Since wound healing is primarily dependent on blood flow, compression therapy helps the body’s healing process become effective again by increasing blood flow. By applying controlled pressure to surface veins (most typically on the legs) and keeping the diameter small and tight, you can force the blood back to the heart through the deep vein system. This ultimately improves overall circulation, which means better blood flow to the wounded area leading to decreased swelling and more effective healing.
Platelet Rich Plasma
Platelet rich plasma, or PRP, is frequently used to help a patient’s wound heal once the more conventional treatments fail to become effective. PRP is an autologous blood therapy that stimulates a healing response using the patient’s own blood. The body’s normal healing processes depend on blood flow, but people with chronic wounds often have diminished blood flow, which creates problems for healing.
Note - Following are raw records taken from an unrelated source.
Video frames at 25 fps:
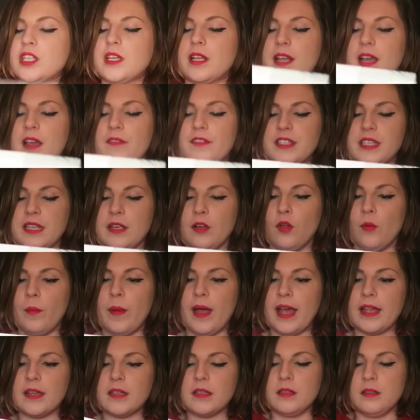she's gonna have a single
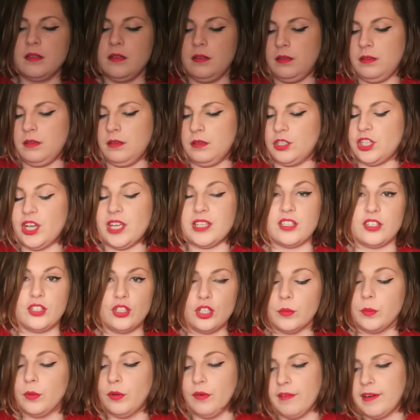bed. She has a
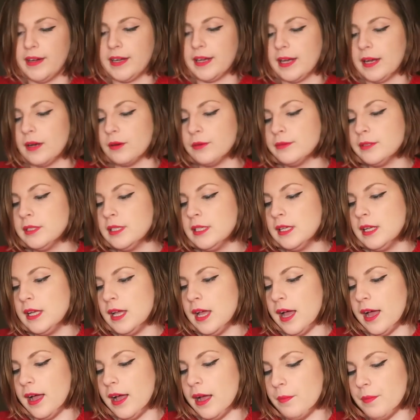double right now.
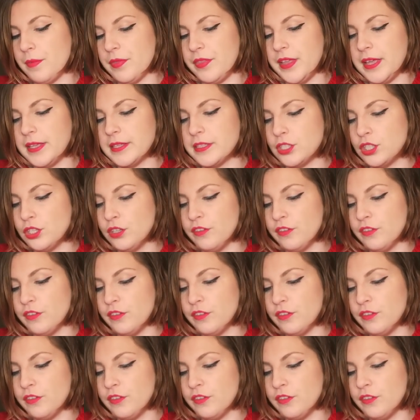This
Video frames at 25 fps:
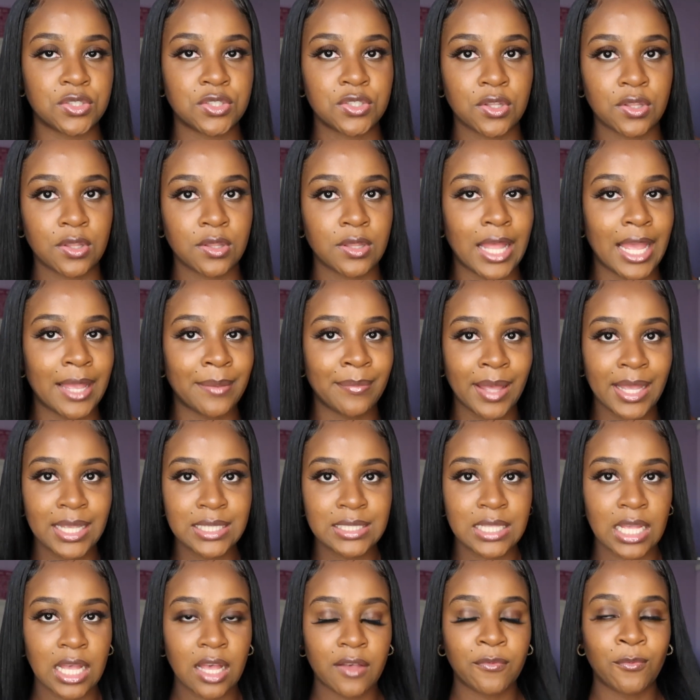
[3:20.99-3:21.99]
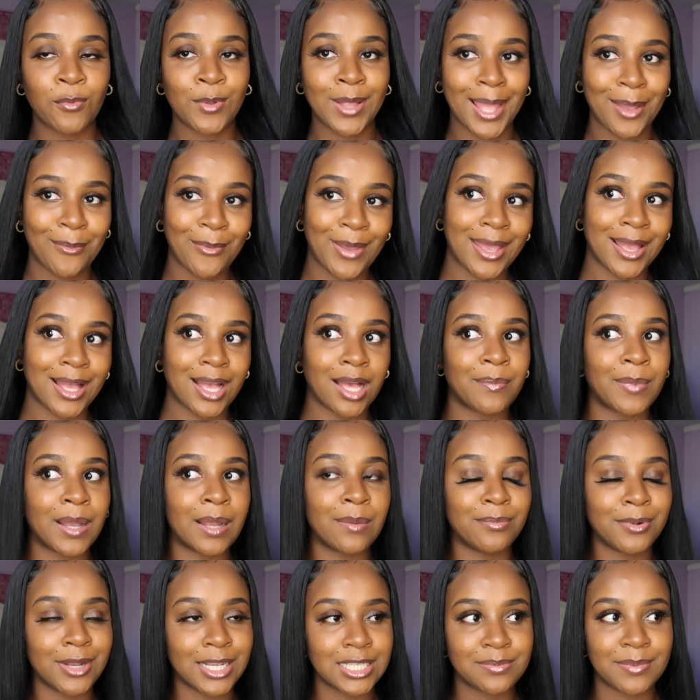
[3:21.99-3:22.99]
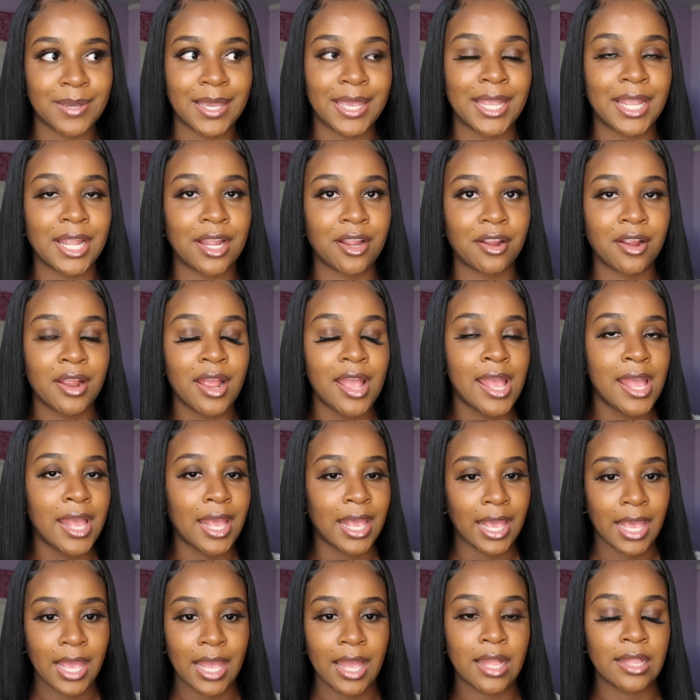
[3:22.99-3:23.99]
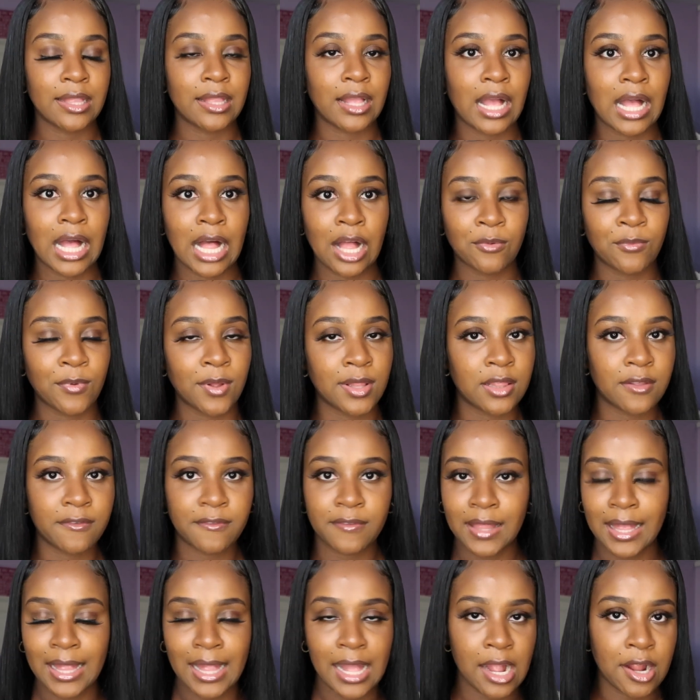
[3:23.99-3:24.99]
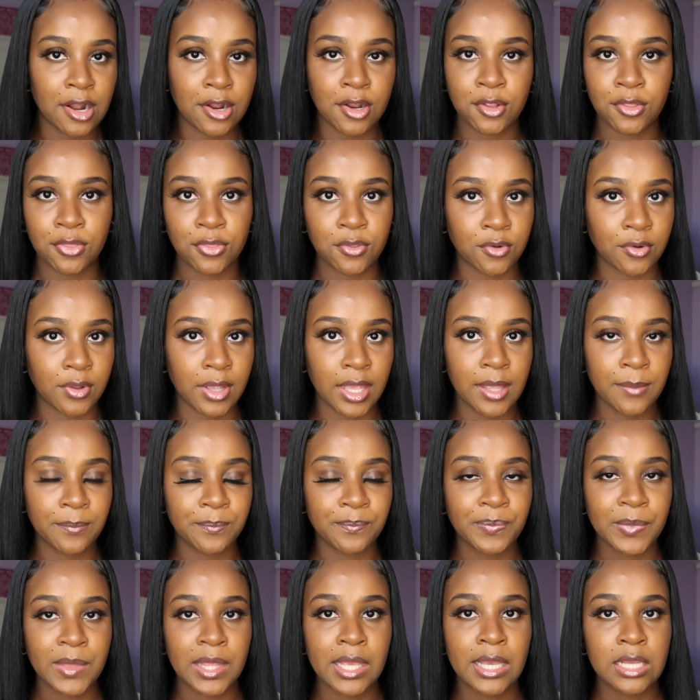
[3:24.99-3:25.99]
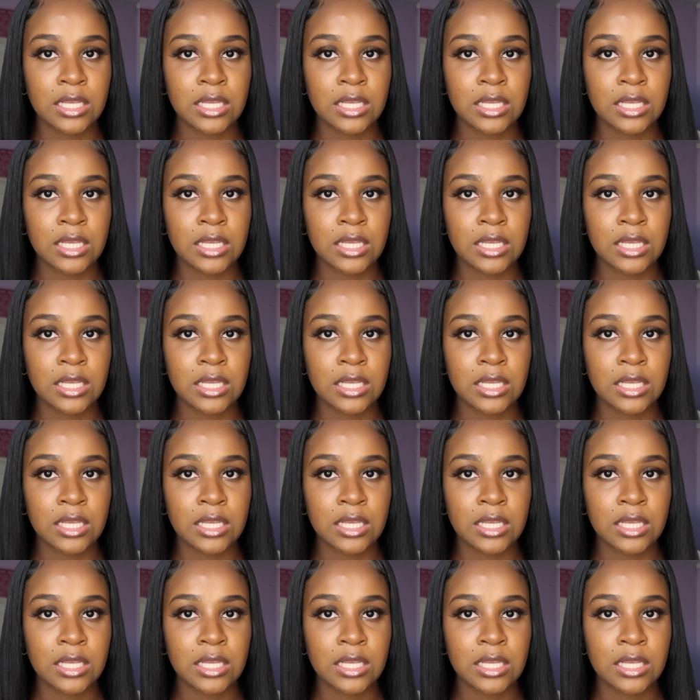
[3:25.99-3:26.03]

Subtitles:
So like myself, when I wake up, I brush my hair and I'll run the flat iron through it.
Using advanced technology to sort of isolate and concentrate platelets from the patient’s blood, wound care doctors can initiate the standard healing process and then expedite it by increasing the concentration of the platelets by 4-7 times. Then, PRP provides a very strong delivery of growth factors to the area surrounding the injury which can dramatically improve the healing process.
Hyperbaric Oxygen Therapy
When patient’s wounds don’t respond to the conventional treatments, they might be recommended to undergo hyperbaric oxygen therapy, or HBOT. HBOT utilizes advanced technology that speeds up and even triggers the body’s healing mechanisms. It does so by providing the patient with 100% oxygen in a chamber with air pressure twice as high as normal.
By taking in such highly-concentrated oxygen for brief periods of time, patients often experience very effective results that include benefits such as the delivery of oxygen to oxygen-starved tissue near the injury, increased abilities for your white blood cells to fight against infection, and an improved ability for your body to begin repairing and replacing the cells in the damaged area.
At the end of the day, it is important to be on the same page as your doctors and wound care specialist in order to ensure the best care for your wound. Of course, there are many various treatment plans, and sometimes treatment plans can be coupled together. For instance, most treatments are coupled with diabetic education and medical nutrition information and guides.
It is important to keep in mind that you will most likely have your progress monitored by a health professional, so if you end up having any questions or concerns about your wound or your treatment, don’t hesitate to ask!